Collected data entries
------------

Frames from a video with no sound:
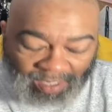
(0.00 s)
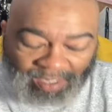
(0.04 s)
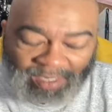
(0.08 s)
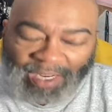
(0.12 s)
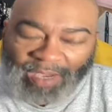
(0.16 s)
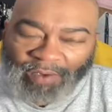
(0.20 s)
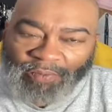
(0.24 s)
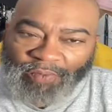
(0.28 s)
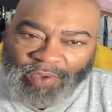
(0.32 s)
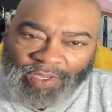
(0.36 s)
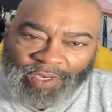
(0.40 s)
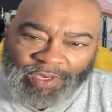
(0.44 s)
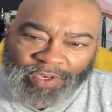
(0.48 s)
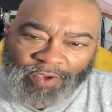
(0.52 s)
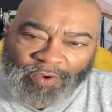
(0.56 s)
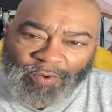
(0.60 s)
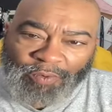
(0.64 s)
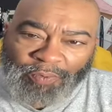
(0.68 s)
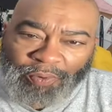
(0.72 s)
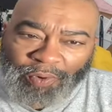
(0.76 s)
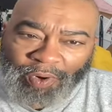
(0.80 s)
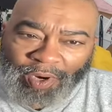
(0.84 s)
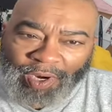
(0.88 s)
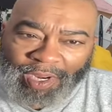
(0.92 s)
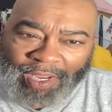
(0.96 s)
that we do
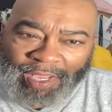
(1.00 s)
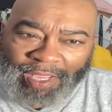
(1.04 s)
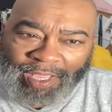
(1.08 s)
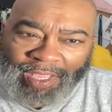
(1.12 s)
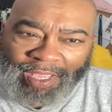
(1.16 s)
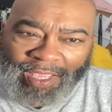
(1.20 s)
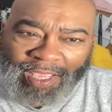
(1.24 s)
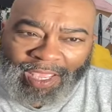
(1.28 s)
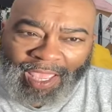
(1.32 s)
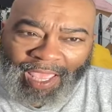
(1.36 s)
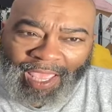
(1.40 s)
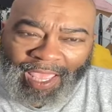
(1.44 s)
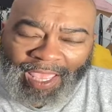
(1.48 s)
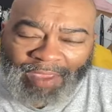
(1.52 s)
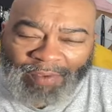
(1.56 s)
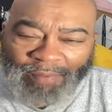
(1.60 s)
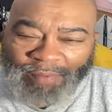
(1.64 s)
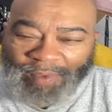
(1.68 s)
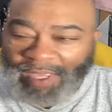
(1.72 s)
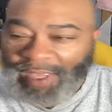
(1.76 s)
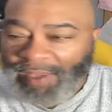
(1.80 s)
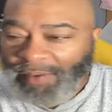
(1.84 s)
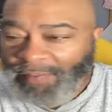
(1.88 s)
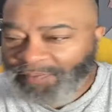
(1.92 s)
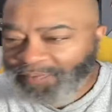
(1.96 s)
pray.
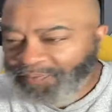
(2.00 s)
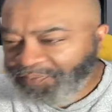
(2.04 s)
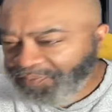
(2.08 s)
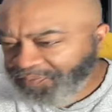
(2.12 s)
Amen.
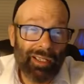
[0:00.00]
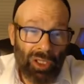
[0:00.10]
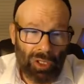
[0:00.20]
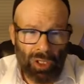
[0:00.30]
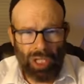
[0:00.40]

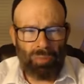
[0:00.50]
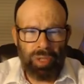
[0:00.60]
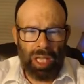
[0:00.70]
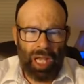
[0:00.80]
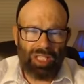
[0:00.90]
he said, it's
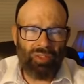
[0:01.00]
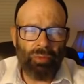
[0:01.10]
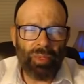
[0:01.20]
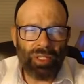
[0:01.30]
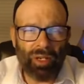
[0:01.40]

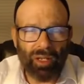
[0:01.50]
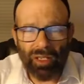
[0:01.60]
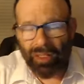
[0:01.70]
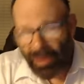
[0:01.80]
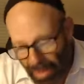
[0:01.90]
blasphemy talk.
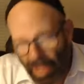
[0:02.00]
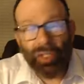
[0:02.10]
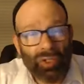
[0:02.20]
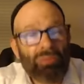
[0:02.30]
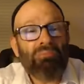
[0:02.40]
That is,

------------

Task brief:
All entries above are to be reproduced exactly, with no pictures.

Solution to this problem:
Frames from a video with no sound:
(0.00 s)
(0.04 s)
(0.08 s)
(0.12 s)
(0.16 s)
(0.20 s)
(0.24 s)
(0.28 s)
(0.32 s)
(0.36 s)
(0.40 s)
(0.44 s)
(0.48 s)
(0.52 s)
(0.56 s)
(0.60 s)
(0.64 s)
(0.68 s)
(0.72 s)
(0.76 s)
(0.80 s)
(0.84 s)
(0.88 s)
(0.92 s)
(0.96 s)
that we do
(1.00 s)
(1.04 s)
(1.08 s)
(1.12 s)
(1.16 s)
(1.20 s)
(1.24 s)
(1.28 s)
(1.32 s)
(1.36 s)
(1.40 s)
(1.44 s)
(1.48 s)
(1.52 s)
(1.56 s)
(1.60 s)
(1.64 s)
(1.68 s)
(1.72 s)
(1.76 s)
(1.80 s)
(1.84 s)
(1.88 s)
(1.92 s)
(1.96 s)
pray.
(2.00 s)
(2.04 s)
(2.08 s)
(2.12 s)
Amen.
[0:00.00]
[0:00.10]
[0:00.20]
[0:00.30]
[0:00.40]

[0:00.50]
[0:00.60]
[0:00.70]
[0:00.80]
[0:00.90]
he said, it's
[0:01.00]
[0:01.10]
[0:01.20]
[0:01.30]
[0:01.40]

[0:01.50]
[0:01.60]
[0:01.70]
[0:01.80]
[0:01.90]
blasphemy talk.
[0:02.00]
[0:02.10]
[0:02.20]
[0:02.30]
[0:02.40]
That is,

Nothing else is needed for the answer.